Starting out slow is important, ensuring that you don’t suffer from a vulnerability hangover, which can make matters more challenging by activating the stress response. Small steps keep you moving forward, practicing in ways that feel safe and that enable you to remain objective, or at least to maintain windows of objectivity. If you take too large of a step, you may find your felt need to retreat (stress response) overrides your efforts. If you retreat, that’s okay, it’s part of the learning process; this is how we learn to titrate the process, moving only as fast as we feel safe to do so.
Trust takes time and part of gaining trust is learning to trust yourself and the pace in which you feel safe moving. Experiment with different techniques, with getting close to others. Try leaning on people in small ways, investigate how it feels. If feelings get intense, practice self-compassion and self-kindness by allowing yourself to take a step back. Taking a break, even stepping back, is not necessarily retreating (although without awareness it can be), rather it can be an opportunity to create space between the event and the emotions activated by the event. The desire to retreat/emotionally dissociate comes from fear. We can catch ourselves before we retreat by noticing when it is happening (catch the felt anxiety or sense of panic emerging) and acting (stepping back) before we react.

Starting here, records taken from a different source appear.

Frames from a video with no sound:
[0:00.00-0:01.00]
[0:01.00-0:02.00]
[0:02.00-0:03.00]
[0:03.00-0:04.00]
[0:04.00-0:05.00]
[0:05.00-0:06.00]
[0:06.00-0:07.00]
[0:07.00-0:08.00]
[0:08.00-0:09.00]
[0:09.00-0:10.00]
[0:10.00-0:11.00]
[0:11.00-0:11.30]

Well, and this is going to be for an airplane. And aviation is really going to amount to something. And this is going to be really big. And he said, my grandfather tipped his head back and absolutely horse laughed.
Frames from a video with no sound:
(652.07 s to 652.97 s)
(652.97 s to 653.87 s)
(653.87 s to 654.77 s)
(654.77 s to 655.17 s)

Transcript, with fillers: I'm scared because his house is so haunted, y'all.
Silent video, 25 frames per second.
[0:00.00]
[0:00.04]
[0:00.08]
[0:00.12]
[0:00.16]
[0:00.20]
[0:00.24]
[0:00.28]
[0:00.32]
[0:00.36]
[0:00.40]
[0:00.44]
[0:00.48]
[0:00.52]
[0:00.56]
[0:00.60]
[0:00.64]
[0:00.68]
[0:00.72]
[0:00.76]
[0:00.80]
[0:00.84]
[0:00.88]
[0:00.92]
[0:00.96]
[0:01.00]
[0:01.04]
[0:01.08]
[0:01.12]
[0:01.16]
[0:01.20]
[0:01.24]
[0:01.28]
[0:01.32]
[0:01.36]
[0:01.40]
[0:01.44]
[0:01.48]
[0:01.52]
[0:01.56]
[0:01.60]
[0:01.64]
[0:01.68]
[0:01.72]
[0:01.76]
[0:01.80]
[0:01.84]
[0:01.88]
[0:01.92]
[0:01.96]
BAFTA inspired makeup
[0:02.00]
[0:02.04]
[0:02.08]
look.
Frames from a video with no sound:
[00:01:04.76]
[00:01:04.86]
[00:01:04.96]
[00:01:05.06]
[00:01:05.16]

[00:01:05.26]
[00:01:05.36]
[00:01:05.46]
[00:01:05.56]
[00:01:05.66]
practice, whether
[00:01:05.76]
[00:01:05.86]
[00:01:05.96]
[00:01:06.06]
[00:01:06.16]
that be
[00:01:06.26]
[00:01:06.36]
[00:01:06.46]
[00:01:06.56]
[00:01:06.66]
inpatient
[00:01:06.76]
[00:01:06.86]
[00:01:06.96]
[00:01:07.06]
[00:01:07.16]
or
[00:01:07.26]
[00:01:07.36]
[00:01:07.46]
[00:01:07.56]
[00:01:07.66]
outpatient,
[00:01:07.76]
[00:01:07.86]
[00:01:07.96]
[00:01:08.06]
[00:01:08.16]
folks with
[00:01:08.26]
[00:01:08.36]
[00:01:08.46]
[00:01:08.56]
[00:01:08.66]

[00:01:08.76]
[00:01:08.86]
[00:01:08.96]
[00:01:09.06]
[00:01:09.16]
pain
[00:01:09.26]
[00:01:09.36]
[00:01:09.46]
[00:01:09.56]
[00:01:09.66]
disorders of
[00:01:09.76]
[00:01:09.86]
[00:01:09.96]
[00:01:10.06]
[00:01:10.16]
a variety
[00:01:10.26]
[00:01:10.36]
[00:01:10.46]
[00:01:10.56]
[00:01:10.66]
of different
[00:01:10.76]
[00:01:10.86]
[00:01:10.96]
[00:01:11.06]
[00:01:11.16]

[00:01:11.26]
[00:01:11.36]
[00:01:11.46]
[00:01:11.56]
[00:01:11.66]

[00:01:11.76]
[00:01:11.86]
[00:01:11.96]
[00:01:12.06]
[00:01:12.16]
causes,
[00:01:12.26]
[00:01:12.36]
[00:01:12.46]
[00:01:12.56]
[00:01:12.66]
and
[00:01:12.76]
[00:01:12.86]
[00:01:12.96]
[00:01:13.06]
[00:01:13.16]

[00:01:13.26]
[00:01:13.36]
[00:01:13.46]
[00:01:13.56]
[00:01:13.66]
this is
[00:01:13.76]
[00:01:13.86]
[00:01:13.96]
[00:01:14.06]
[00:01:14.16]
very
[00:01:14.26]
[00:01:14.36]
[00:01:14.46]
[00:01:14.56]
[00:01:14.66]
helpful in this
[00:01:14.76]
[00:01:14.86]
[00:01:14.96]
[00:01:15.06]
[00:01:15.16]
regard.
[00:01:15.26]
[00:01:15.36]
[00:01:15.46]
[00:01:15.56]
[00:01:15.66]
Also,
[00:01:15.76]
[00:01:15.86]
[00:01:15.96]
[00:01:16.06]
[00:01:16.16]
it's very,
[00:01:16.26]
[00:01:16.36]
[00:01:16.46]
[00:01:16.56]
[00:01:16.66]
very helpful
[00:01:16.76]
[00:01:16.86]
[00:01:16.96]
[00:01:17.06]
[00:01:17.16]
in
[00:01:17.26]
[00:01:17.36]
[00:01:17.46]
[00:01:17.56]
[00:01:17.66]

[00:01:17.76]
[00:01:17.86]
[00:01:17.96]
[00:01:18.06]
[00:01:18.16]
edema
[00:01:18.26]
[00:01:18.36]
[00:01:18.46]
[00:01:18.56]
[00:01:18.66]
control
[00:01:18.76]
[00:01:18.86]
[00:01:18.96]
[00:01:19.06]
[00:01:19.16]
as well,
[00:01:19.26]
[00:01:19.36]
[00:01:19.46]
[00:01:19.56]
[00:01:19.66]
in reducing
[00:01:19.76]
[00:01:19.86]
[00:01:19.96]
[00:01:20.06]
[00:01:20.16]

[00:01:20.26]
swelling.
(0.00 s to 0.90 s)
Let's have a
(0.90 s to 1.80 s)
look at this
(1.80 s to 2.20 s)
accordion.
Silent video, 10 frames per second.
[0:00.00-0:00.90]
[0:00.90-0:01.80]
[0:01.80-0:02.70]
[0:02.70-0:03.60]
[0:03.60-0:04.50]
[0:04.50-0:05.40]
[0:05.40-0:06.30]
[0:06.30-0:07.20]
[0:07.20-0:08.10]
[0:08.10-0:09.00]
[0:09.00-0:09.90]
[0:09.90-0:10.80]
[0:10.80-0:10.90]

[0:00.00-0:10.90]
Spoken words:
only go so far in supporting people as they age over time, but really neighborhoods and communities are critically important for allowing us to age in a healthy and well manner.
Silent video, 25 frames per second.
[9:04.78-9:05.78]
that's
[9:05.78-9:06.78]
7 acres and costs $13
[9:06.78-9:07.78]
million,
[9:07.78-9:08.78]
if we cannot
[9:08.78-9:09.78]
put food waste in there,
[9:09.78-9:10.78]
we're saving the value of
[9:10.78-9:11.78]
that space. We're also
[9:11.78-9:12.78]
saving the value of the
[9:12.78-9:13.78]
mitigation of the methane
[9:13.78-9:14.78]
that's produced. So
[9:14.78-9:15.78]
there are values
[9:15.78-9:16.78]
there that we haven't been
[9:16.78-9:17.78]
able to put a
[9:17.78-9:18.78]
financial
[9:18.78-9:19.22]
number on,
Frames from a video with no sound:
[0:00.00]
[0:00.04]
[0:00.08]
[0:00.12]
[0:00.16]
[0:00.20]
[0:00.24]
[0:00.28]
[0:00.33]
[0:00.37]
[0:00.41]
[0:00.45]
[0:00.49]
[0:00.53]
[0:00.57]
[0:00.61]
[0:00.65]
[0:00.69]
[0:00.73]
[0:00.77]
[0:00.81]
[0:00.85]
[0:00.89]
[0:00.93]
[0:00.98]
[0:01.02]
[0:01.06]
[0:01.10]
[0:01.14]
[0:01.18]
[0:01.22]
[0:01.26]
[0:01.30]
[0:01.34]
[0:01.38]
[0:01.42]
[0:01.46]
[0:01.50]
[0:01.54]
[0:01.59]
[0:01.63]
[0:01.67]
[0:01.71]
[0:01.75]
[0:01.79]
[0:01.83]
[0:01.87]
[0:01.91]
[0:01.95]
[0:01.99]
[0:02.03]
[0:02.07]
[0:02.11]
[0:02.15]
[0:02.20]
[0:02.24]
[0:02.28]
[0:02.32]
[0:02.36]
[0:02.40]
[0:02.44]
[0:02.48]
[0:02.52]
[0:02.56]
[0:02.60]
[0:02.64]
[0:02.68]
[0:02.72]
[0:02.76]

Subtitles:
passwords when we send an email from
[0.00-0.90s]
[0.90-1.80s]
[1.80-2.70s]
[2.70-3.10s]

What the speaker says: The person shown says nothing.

To process, digest, and heal the wounds beneath our avoidant tendencies, it helps to identify a ritual such as a stress mitigation tool, hobby you enjoy, time in nature, or a person (or animal) that provides a sense of emotional safety for you. To clarify, we use rituals in these moments to connect and empower, not to distract us from acknowledging and tending to emotional wounds. Rituals cue us, enabling us to find order in moments that feel chaotic. We all need a certain degree of order, grounding us in times of chaos (a component of sense of coherence). These safe spaces, cued and created by ritual, provide an environment where we feel safe to be vulnerable. It takes vulnerability to feel our emotions. We must feel our emotions to walk through grievance and suffering. On the other side of many of the uncomfortable feelings that arise in us is healing is from the suffering associated with old wounds.
Finally, when the intense feelings emerge, take notice. Once you notice, create space by engaging in a comforting ritual or talking to a trusted friend/loved one. When we create safe spaces and cultivate a sense of curiosity, we are more likely to observe and even welcome the experience as it is (rather than resisting it as it is or avoiding it altogether).
Whatever your tendencies, remember to tune in and take your time. Moving too fast will slow you down. Moving slow and steady promotes a sense of safety, keeping us connected to our bodies and to our inner resources. If you find yourself activated, take a step back, reground, reconnect, and celebrate how far you’ve come. From this optimistic and gracious place, you’ll be ready to step back into the flow.